Top of Records

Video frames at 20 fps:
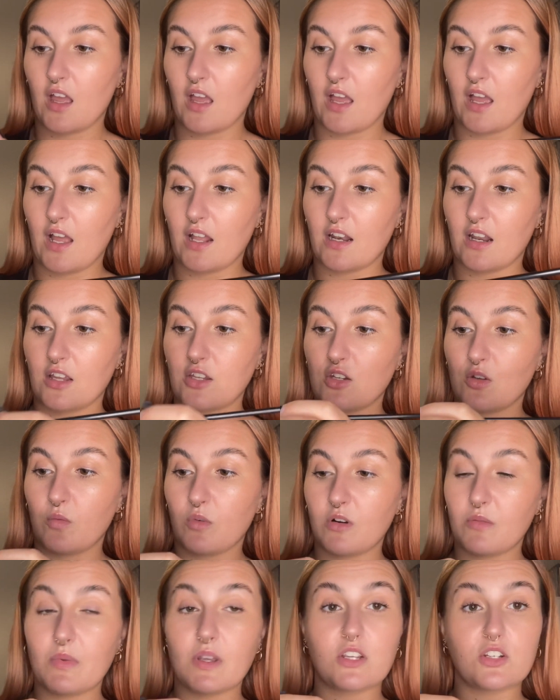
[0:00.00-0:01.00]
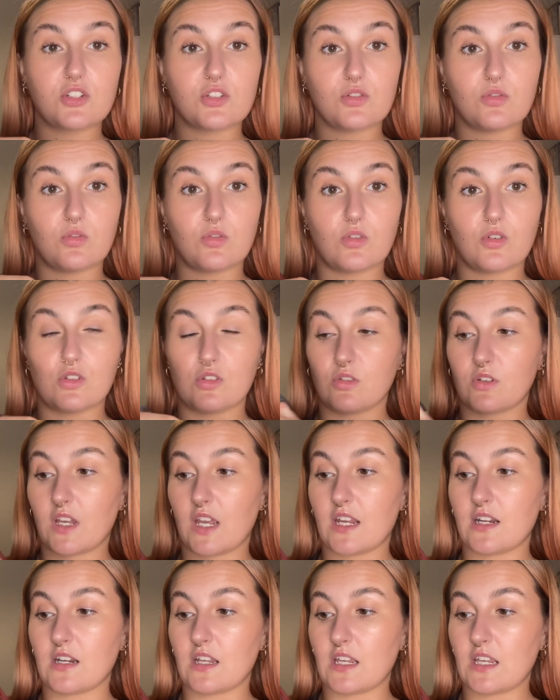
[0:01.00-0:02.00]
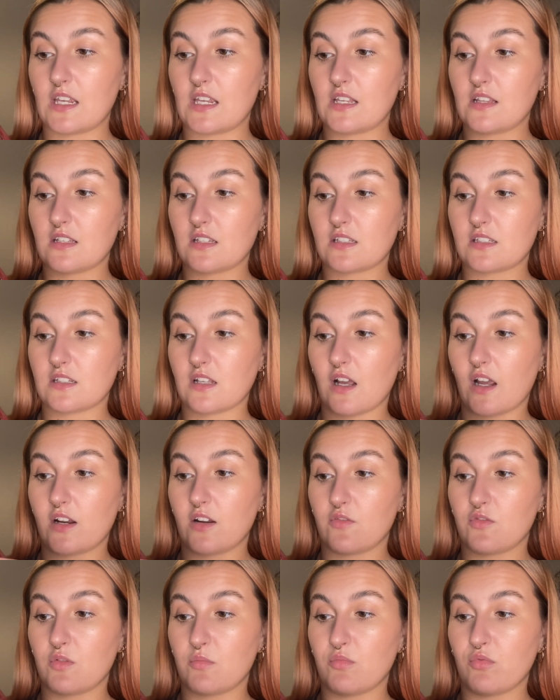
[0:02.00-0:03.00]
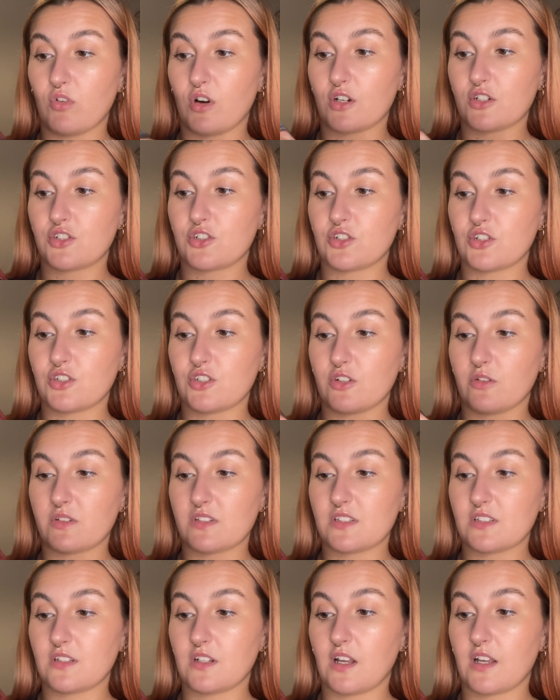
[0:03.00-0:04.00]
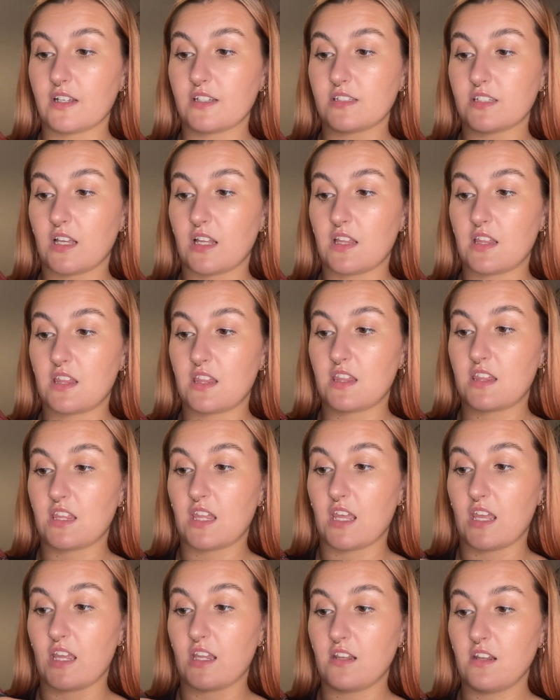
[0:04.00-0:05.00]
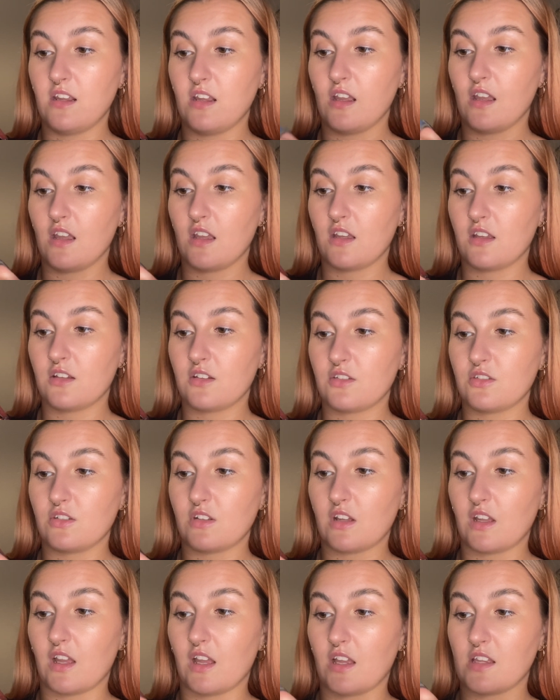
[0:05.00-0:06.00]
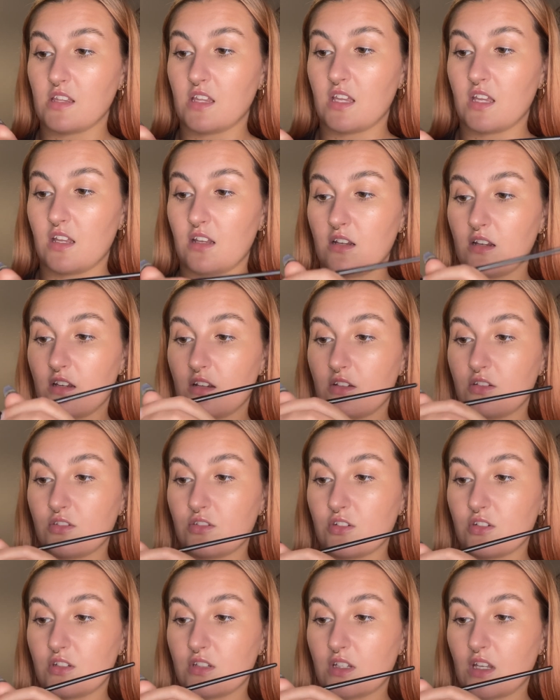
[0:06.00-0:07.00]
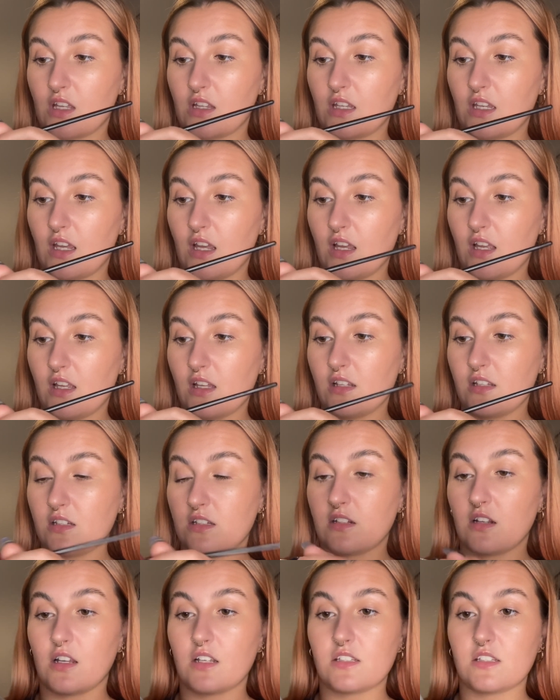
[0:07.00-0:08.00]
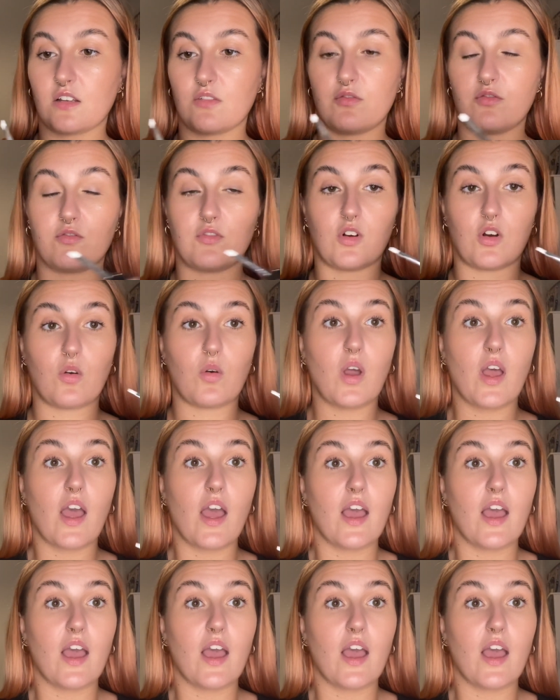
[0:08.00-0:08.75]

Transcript: And you want to make sure you're getting either side of the brush just so it's nice and thin. And then just get the ends nice and full.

Bottom of Records

Transcribe the material as is, with images omitted.

# Exercise answer
Video frames at 20 fps:
[0:00.00-0:01.00]
[0:01.00-0:02.00]
[0:02.00-0:03.00]
[0:03.00-0:04.00]
[0:04.00-0:05.00]
[0:05.00-0:06.00]
[0:06.00-0:07.00]
[0:07.00-0:08.00]
[0:08.00-0:08.75]

Transcript: And you want to make sure you're getting either side of the brush just so it's nice and thin. And then just get the ends nice and full.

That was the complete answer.